01 November 2018

Fish from a bioreactor

Startup Finless Foods will start selling tuna from a test tube in 2020

Yulia Krasilnikova, Hi-tech+

An American startup intends to replace natural fish in sushi with cultured tuna. Finless Foods promises to bring the product to the market in two years, although so far the cost of minced fish from the bioreactor reaches $ 12,000 per kilogram.

According to the World Wildlife Fund (WWF), a third of the fishing areas are depleted or are under restoration. Many varieties of fish, including tuna, are kept in a polluted environment, and microplastic and mercury particles are found in the organisms of fish intended for food. 

Finless Foods plans to transfer fish production from reservoirs to laboratories. Moreover, the startup will not grow marine animals for subsequent destruction. Instead, cells will be taken from a living individual, and then cultured in sterile conditions. As a result of the separation and reproduction of cells, the components of artificial meat will be formed.

It will not be possible to grow a whole tuna steak, but from small pieces it will be possible to form a cutlet or minced meat for negitoro, a traditional Japanese tuna dish. 

According to Nikkei Asian Review, the startup will start selling tuna meat in 2020. Minced meat will be the first to enter the market, because so far Finless Foods has not been able to achieve a dense and whole structure like real meat. As soon as the technology is debugged, the tuna from the test tube can be used to make sashimi. 

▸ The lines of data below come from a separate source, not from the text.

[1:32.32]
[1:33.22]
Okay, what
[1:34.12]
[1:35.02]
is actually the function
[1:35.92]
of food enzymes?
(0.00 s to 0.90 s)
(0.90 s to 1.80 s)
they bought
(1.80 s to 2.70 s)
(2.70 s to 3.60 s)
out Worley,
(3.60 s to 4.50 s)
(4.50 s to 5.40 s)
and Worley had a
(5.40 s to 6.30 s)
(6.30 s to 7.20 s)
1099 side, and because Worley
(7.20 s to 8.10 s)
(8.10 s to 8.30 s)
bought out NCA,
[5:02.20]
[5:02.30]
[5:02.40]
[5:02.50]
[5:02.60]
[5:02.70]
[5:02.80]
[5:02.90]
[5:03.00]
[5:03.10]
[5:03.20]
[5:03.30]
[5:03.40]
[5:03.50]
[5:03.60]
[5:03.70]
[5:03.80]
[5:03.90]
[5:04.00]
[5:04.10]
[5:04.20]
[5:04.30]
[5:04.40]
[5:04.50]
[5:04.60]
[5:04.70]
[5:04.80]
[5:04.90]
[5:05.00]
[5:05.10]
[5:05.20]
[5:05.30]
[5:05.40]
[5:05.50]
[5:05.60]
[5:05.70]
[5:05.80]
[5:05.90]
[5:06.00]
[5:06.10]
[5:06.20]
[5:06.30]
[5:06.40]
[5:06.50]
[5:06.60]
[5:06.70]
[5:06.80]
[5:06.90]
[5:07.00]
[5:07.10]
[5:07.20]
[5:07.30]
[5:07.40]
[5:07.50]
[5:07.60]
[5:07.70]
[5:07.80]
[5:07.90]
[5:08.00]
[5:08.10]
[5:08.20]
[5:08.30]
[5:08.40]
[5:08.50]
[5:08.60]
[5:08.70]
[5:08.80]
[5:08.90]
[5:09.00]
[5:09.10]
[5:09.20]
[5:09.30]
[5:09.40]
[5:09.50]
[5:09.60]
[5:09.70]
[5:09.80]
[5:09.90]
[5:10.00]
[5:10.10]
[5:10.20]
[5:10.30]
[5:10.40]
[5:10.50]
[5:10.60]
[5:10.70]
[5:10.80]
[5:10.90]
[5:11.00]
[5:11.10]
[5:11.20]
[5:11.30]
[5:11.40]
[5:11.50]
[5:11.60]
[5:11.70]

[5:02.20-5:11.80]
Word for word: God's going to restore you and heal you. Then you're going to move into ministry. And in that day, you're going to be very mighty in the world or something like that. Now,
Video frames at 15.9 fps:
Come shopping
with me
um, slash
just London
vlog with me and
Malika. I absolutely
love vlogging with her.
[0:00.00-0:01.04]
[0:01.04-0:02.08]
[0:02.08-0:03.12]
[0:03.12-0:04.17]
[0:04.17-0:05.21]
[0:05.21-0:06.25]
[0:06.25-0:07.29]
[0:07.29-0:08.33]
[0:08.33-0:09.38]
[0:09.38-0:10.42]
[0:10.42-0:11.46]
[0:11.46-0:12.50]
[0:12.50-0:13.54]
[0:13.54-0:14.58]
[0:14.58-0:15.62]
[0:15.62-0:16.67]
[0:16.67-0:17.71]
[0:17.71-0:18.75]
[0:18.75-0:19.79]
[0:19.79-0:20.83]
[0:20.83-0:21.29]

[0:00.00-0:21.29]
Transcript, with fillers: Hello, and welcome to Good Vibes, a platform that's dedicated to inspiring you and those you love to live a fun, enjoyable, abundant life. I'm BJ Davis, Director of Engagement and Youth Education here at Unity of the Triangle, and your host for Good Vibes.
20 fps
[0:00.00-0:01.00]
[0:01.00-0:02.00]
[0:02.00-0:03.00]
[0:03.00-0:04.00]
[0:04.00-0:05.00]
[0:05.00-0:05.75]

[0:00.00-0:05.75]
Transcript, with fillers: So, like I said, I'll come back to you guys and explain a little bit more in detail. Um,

The company admits that it focuses on the luxury products market. But even with this calculation, Finless Foods will have to seriously reduce the cost. In 2017, the production of artificial tuna cost the startup $38 thousand per kilogram. Since then, the costs have decreased three times – up to $ 12 thousand. The company promises to further improve production processes.

The head of Finless Foods, Michael Selden, is confident that by 2020 fish cutlets from a test tube will cost about the same as most natural analogues on the market.

Selden plans to get permission from the U.S. Food and Drug Administration (FDA), and then switch to the Asian market.

In addition to tuna, Finless Foods plans to produce other types of fish. In September, the team managed to grow meat based on carp cells.

According to the founder of the startup, consumers will quickly get used to cultured meat. Beer and some snacks are also developed in laboratories and then produced in factory conditions, he points out. "Fish meat from a test tube is no different in this sense," Selden is sure.

The company has money for development – in June it raised $3.5 million from the venture capital firm Draper Associates and other investors. However, Finless Foods will not only have to adjust the technology of growing artificial fish, but also to push competitors.